With fewer cabinets in the modular design, a smaller footprint is achieved. The second-generation integrated substation design has reduced the footprint of a typical substation control system cabinet lineup from 178 sq ft to 75 sq ft (17 sq m to 7 sq m). This allows for a control house narrow enough to be built off-site and trucked in, which significantly speeds up construction.

The second-generation control system design has achieved a cost saving of 42% over the previous generation.

The smaller footprint has in some cases allowed for the upgrade of control systems of existing substations to the new design without building a new control house. Typically there is enough room in the control house to drop in the modular cabinets of the new design and perform a cutover prior to removing the old equipment.

The reduced number of panels also has allowed the same control panel designs to be installed in stations with primary designs that were built using the company's traditional outdoor low-profile design and metal clad stations.

The same design techniques have been applied in a transmission station, reducing panel space and achieving similar benefits and savings.

Currently, the design techniques used in the substations with the breaker-and-a-half configuration are being adapted for simpler straight bus configurations. The straight bus configuration does not require as much control logic as the breaker-and-a-half design, so location of the control logic elements may be moved from one device to another, for example, from the PLC to the relays themselves.

Installations

To date, there have been two successful installations of the new design in distribution substations with three more in progress. Some of these techniques are being incorporated into five transmission substations that are now in the design stage.

Future Challenges

With significant advances in manufacturer developments in substation integration over the past two years, an increasing number of solutions and options are becoming available. Going forward, the challenge with the integrated substation will be to successfully match the right number of devices with the optimal communications bus.

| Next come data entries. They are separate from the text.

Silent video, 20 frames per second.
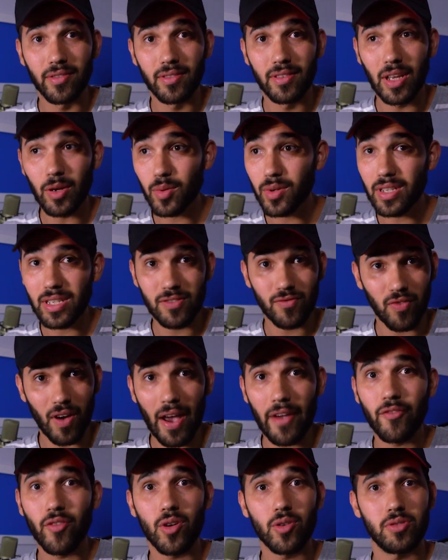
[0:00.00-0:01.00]
They released
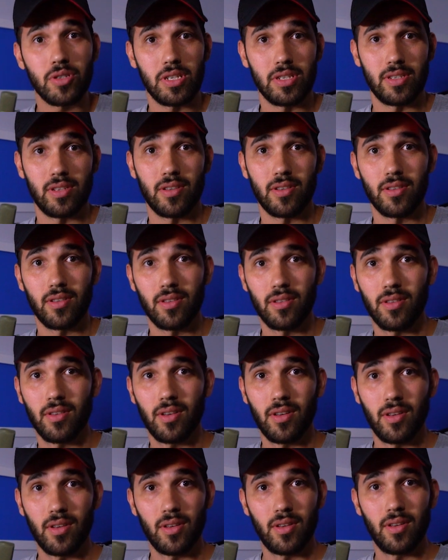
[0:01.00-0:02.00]
5 phones this year.
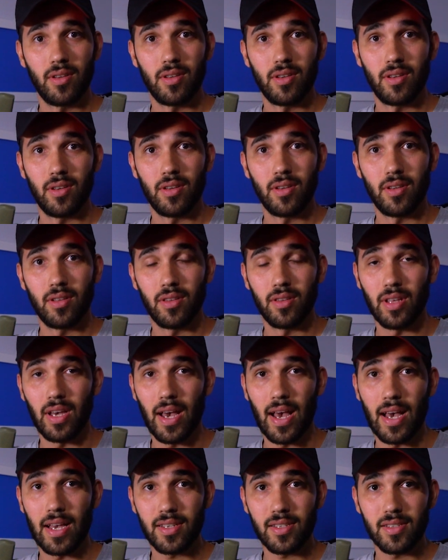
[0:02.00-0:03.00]
The
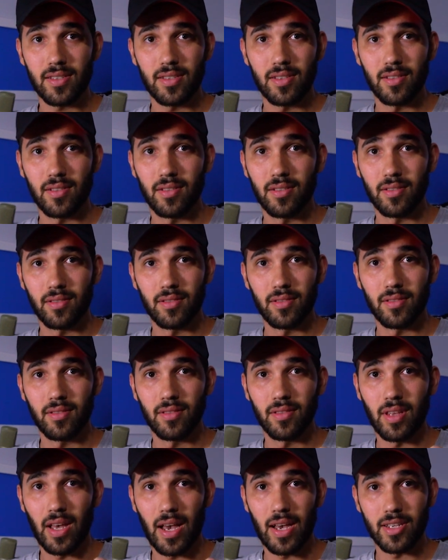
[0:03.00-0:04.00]
S,
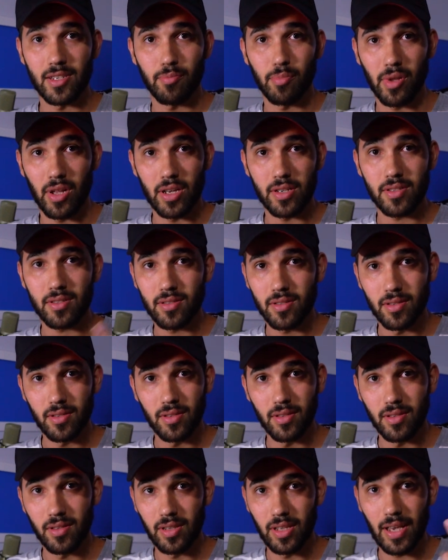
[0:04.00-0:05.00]
the S Plus,
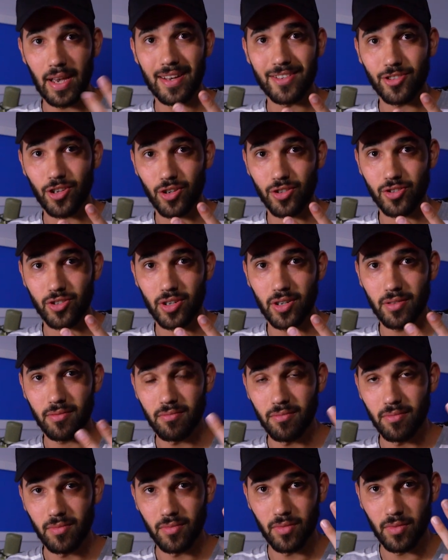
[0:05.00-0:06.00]
the S Ultra,
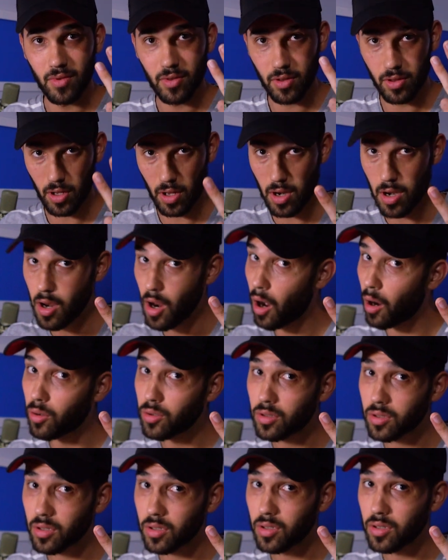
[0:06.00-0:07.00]
the
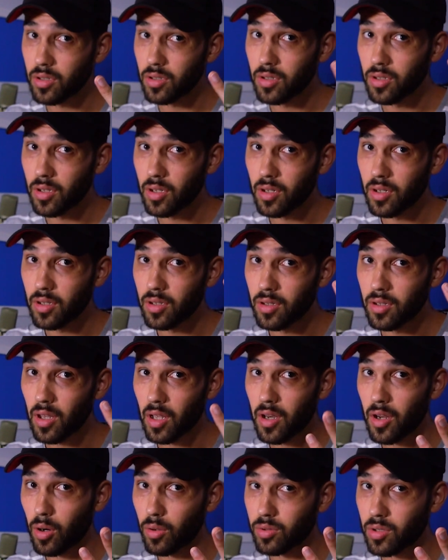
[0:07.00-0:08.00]
Note
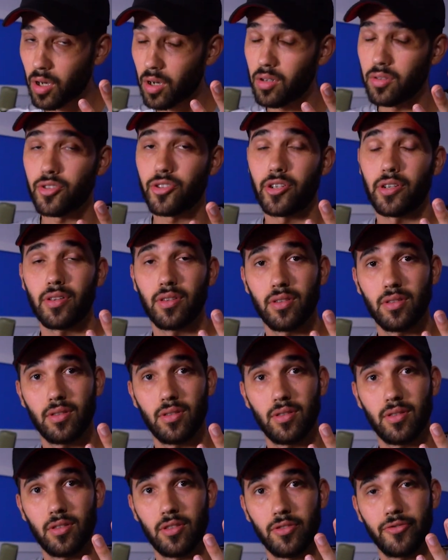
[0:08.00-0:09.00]
Ultra.
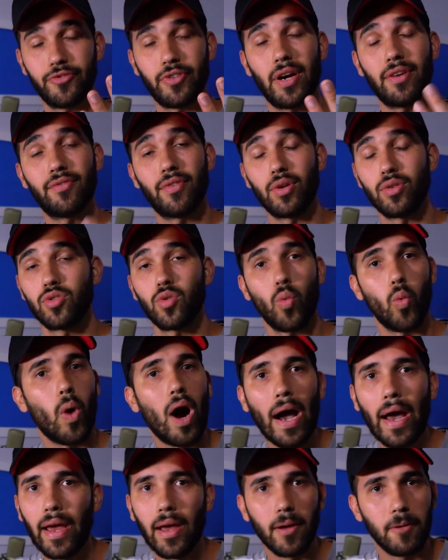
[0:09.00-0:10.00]
5 phones.
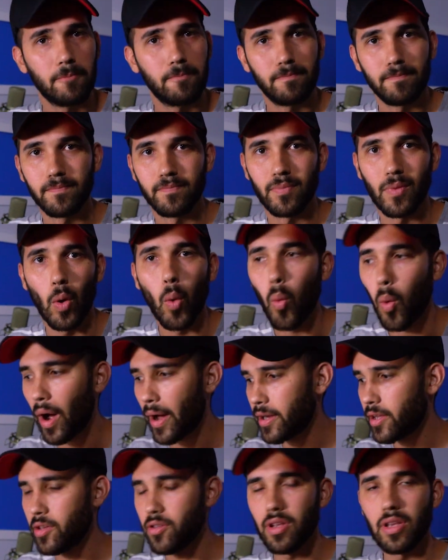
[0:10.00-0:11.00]
Why?
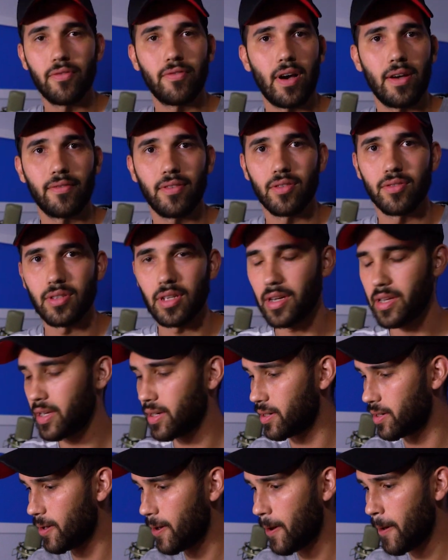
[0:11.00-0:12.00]
Why do you need 5 phones in a
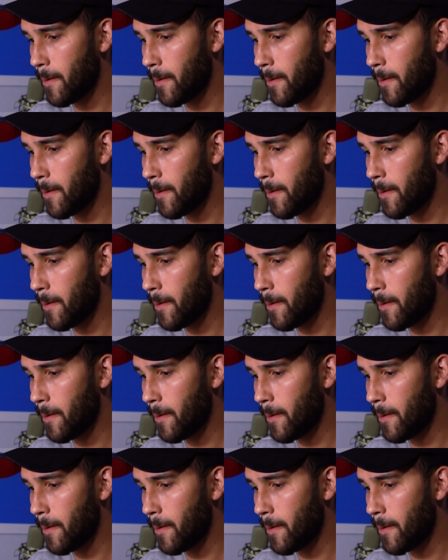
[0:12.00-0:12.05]
year?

Now that substation information is becoming more readily available, attention needs to be given to the way that it is managed. Opportunities to mine this information using software agent technology are becoming increasingly available to enable faster and more accurate fault diagnosis for protection engineers and operations engineers, while providing smarter solutions for asset managers.

This newfound ability to remotely access and update components in the substation carries with it the need to focus on cyber-security measures in the substation environment. Consideration also must be given to the skill level of the support staff, how much support is required from the initial engineering design team, and at what level of penetration of these substations the field operations staff will be comfortable handling.

Integration of substation technology is an ongoing program of substation improvement and cost reduction in the face of technological and business change. National Grid has successfully commissioned several distribution stations using the first- and second-generation integrated substation designs, including four completed in 2003 in record time to meet summer load relief. Others are under construction or planned. Two transmission stations also have been built using the first-generation techniques, and components of the new design are being applied to transmission stations, with one currently under construction and four more in various stages of design.

Editor's Note

This article is based on papers presented at the 2004 DistribuTECH conference and the 2004 IEE conference in Developments in Power System Protection, Amsterdam, Netherlands.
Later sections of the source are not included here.